The stadium opened on May 7, 2022, when Monterey Bay defeated Las Vegas Lights FC 1–0 on a goal by Walmer Martinez in the 56th minute. The CSUMB women's and men's soccer teams would open their tenures at the stadium on August 25th and September 1st respectively. The newly renovated stadium hosted its first and so far only weekend of commencement ceremonies in May 2022, as CSUMB transitioned to hosting a single large ceremony at the Salinas Sports Complex starting in 2023.

Monterey Bay FC established a development team in the amateur USL League Two in 2023. The team was primarily based in Salinas at Rabobank Stadium in their inaugural season, but played two of their six home matches at Cardinale Stadium. The next season MBFC2 would play four of their seven home matches in Seaside, with the rest in Salinas. Ahead of the 2025 USL League Two season, MBFC2 moved to Cardinale Stadium as their full-time home. The team departed League Two ahead of the 2026 season.

In November 2023 the stadium hosted the 2023 California Collegiate Athletic Association Women's Soccer Championship, the first time CSUMB hosted the tournament in their two decades in the conference dating back to 2004. The stadium once again was host to the CCAA Soccer Championship, this time hosting both the men's and women's tournaments, the first time since 2019 that both events were hosted at the same venue.

In March 2025 Monterey Bay FC and CSUMB announced a proposal for upgrades to the facilities in and around the stadium to allow the stadium to host more events. This includes permanent men's and women's locker rooms, which would allow for Monterey Bay to potentially field a team in one or both of the professional USL Super League and pre-professional USL W League.

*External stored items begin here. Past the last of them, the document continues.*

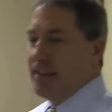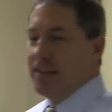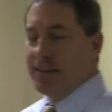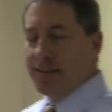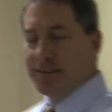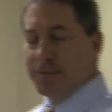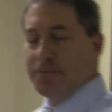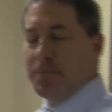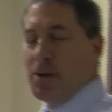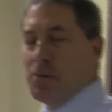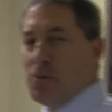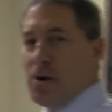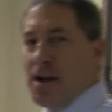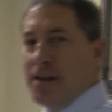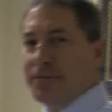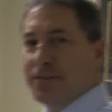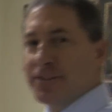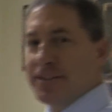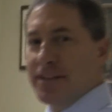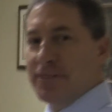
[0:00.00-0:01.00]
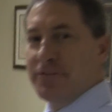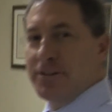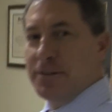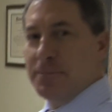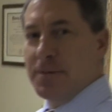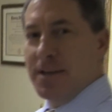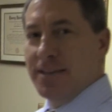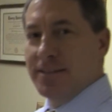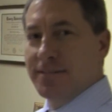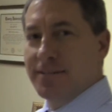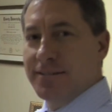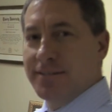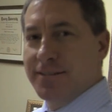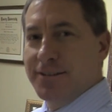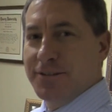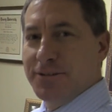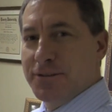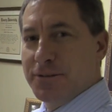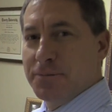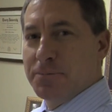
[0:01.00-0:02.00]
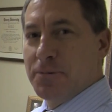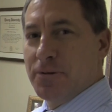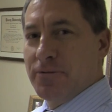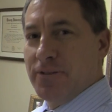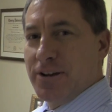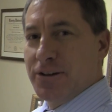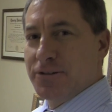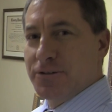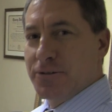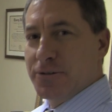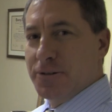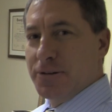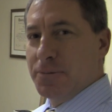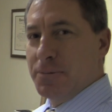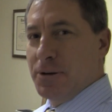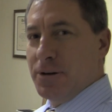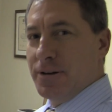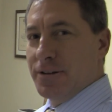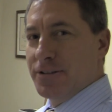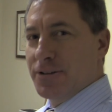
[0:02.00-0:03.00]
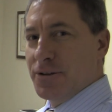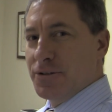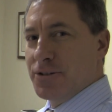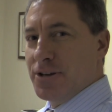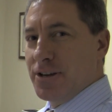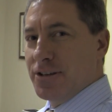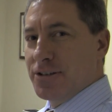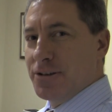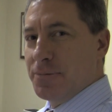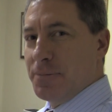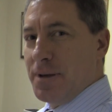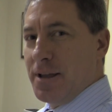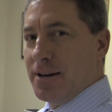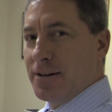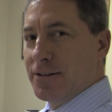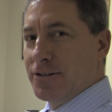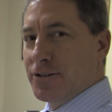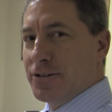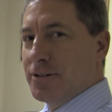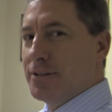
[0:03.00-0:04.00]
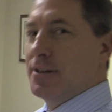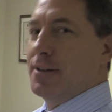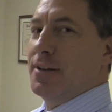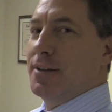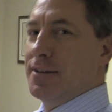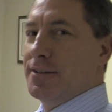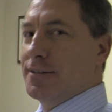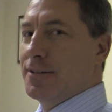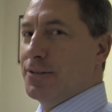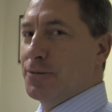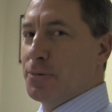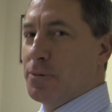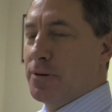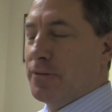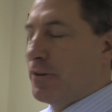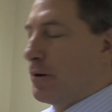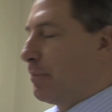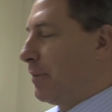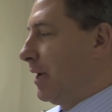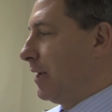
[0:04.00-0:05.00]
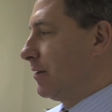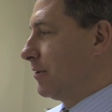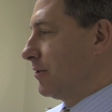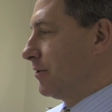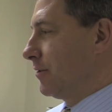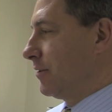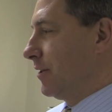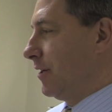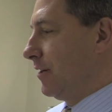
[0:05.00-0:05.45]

This is my wife, Stephanie Mason. She's a professional community association manager. She's one of our managers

A new tenant was announced in early 2026, with Monterey Bay FC announcing a women's team set to play in the USL W League. Monterey Bay Sirens played their first regular season match on May 9, 2026, in a 1-1 draw with Stockton Cargo SC.

== Non-soccer events ==
After CSUMB's establishment, then Freeman Stadium was primarily used for commencement ceremonies. The renovated Cardinale Stadium hosted its only CSUMB commencement ceremony in May 2022.

Cardinale Stadium was scheduled to host "The Winter Jam", its first ever concert, on December 13, 2024. However the concert was eventually cancelled. The stadium would host its first ever concert the following year on August 30, 2025, headlined by Banda el Recodo.

== Features ==
The stadium features a capacity of 6,000 and an AstroTurf surface. Monterey Bay FC partnered with Alvarado Street Brewery to construct a 5,000 square foot beer garden on the eastern side of the stadium.